▶ WHAT YOU NEED TO DO
Scan the records below for the word "second". Copy each line where it appears.

▶ MATERIAL TO PROCESS

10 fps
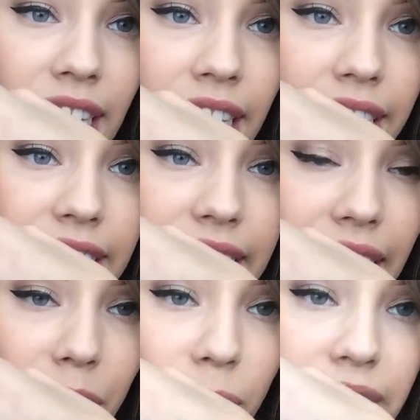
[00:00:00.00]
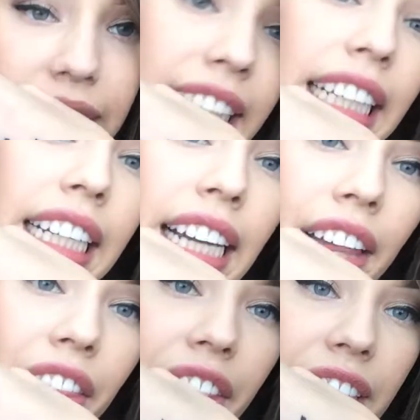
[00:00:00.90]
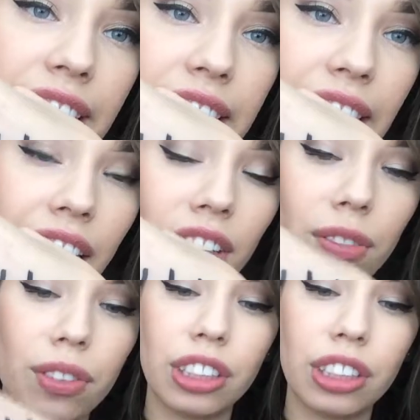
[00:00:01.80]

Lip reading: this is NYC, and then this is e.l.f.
* * *
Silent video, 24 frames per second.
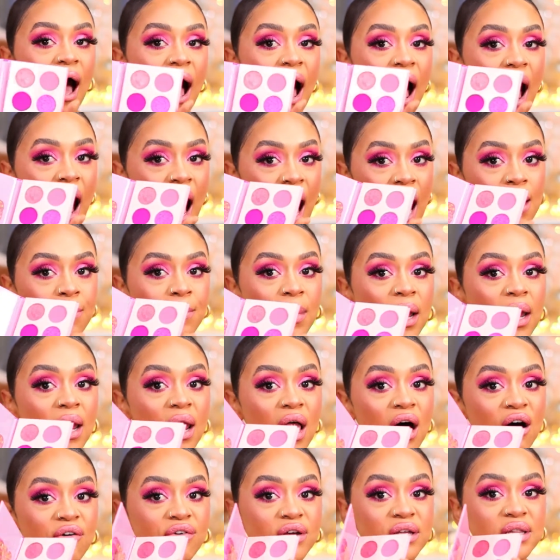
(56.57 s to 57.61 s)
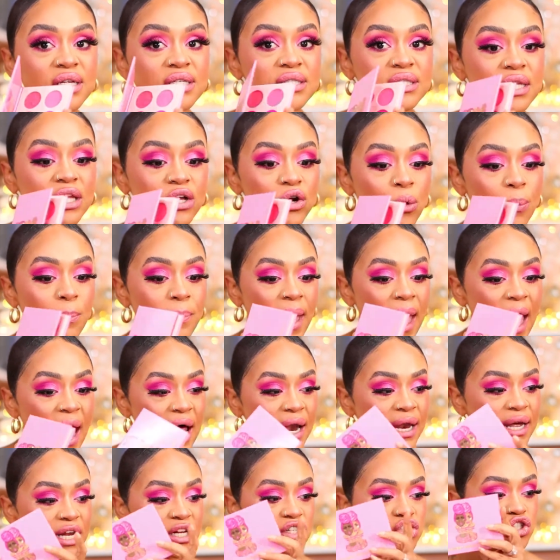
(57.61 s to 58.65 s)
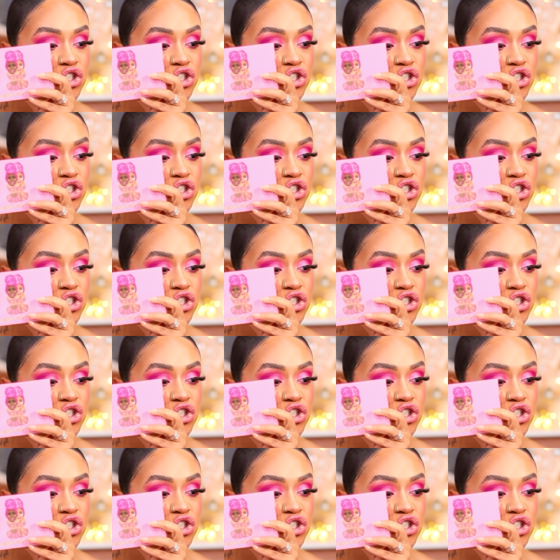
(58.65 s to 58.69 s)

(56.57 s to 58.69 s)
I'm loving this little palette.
--
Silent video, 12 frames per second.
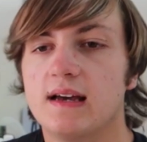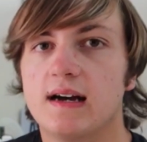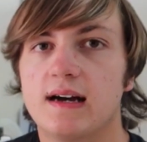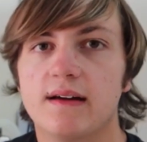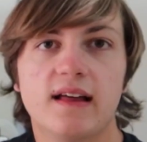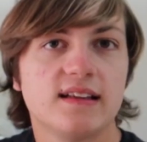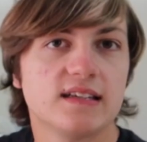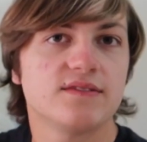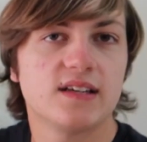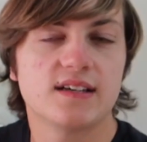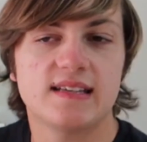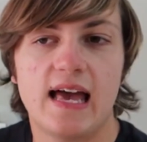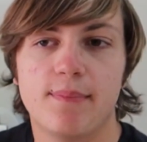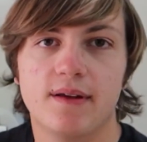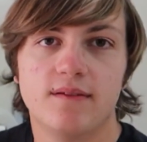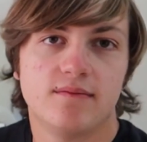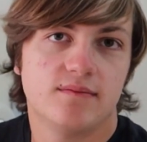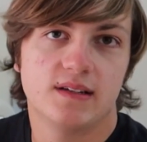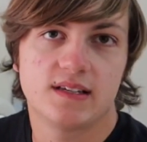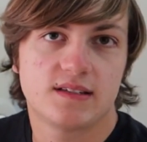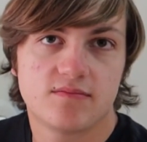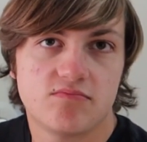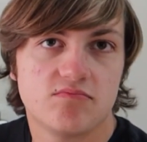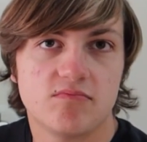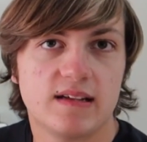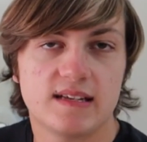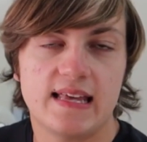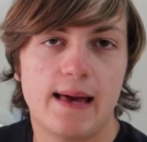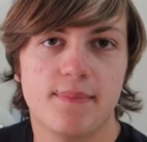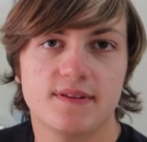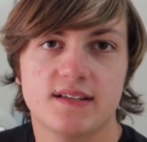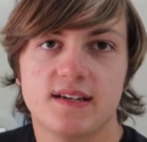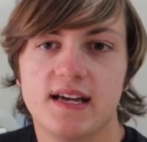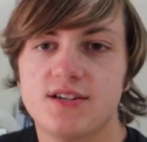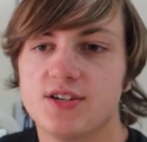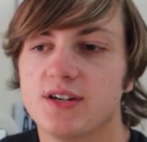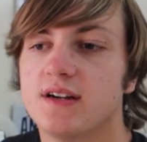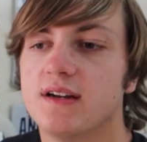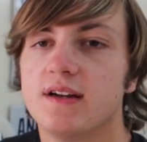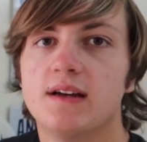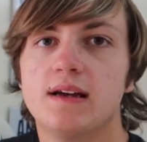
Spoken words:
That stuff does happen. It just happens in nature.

▶ PROBLEM SOLUTION
Silent video, 24 frames per second.
Silent video, 12 frames per second.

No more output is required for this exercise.